# DATA TO PROCESS:
------------------------------------------------------------

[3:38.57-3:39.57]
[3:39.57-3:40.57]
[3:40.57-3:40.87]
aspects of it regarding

------------------------------------------------------------

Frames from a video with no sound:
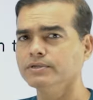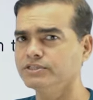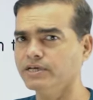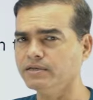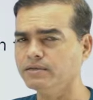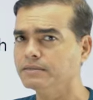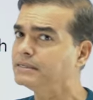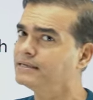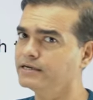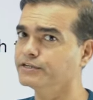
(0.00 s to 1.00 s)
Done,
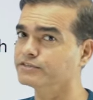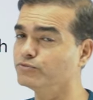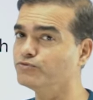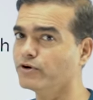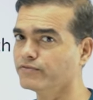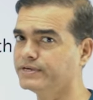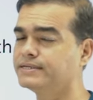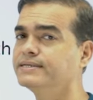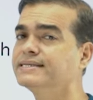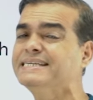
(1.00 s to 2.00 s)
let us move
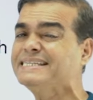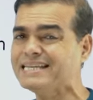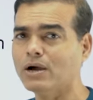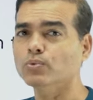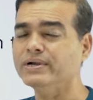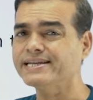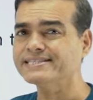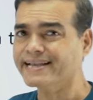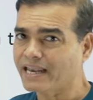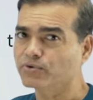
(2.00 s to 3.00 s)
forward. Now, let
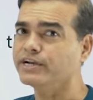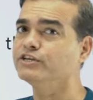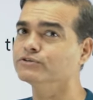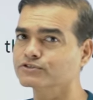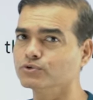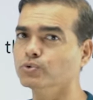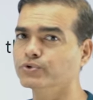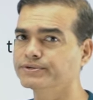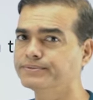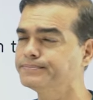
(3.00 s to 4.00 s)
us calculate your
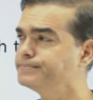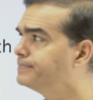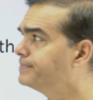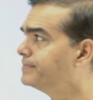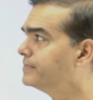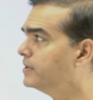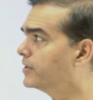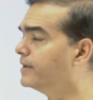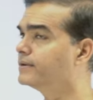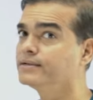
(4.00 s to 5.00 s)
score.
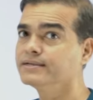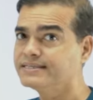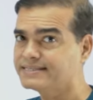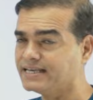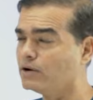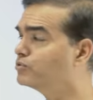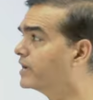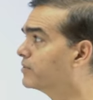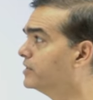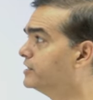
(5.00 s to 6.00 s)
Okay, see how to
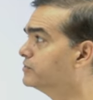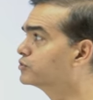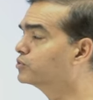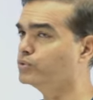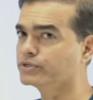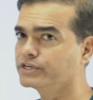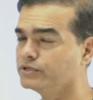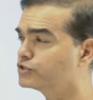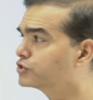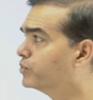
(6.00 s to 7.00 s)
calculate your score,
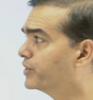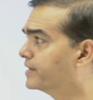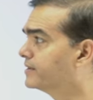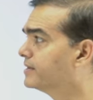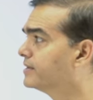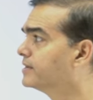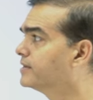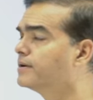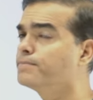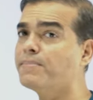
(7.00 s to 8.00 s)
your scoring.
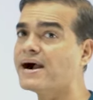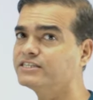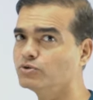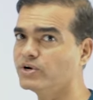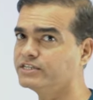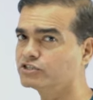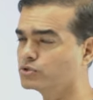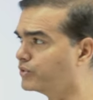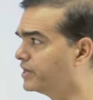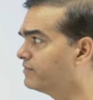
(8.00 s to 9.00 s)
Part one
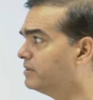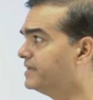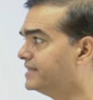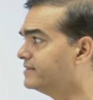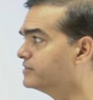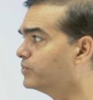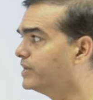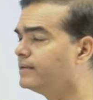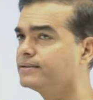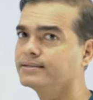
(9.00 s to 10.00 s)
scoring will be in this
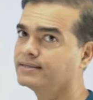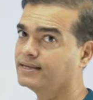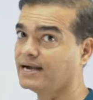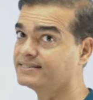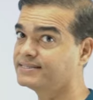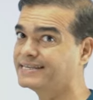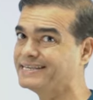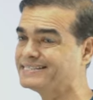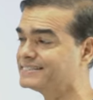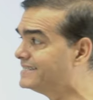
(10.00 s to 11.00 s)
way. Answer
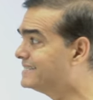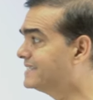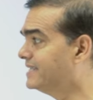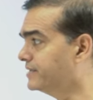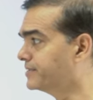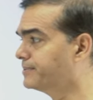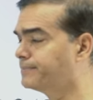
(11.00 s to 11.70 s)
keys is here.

------------------------------------------------------------

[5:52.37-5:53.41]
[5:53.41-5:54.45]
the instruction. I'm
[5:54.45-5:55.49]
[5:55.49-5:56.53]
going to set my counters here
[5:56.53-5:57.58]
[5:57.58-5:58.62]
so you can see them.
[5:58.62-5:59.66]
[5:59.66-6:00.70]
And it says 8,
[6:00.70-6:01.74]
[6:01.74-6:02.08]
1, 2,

------------------------------------------------------------

# WHAT TO PRODUCE:
Reproduce only the lines above spanning from the line containing "[5:52.37-5:53.41]" through the line containing "[6:00.70-6:01.74]", word for word.

# WRITTEN RESPONSE:
[5:52.37-5:53.41]
[5:53.41-5:54.45]
the instruction. I'm
[5:54.45-5:55.49]
[5:55.49-5:56.53]
going to set my counters here
[5:56.53-5:57.58]
[5:57.58-5:58.62]
so you can see them.
[5:58.62-5:59.66]
[5:59.66-6:00.70]
And it says 8,
[6:00.70-6:01.74]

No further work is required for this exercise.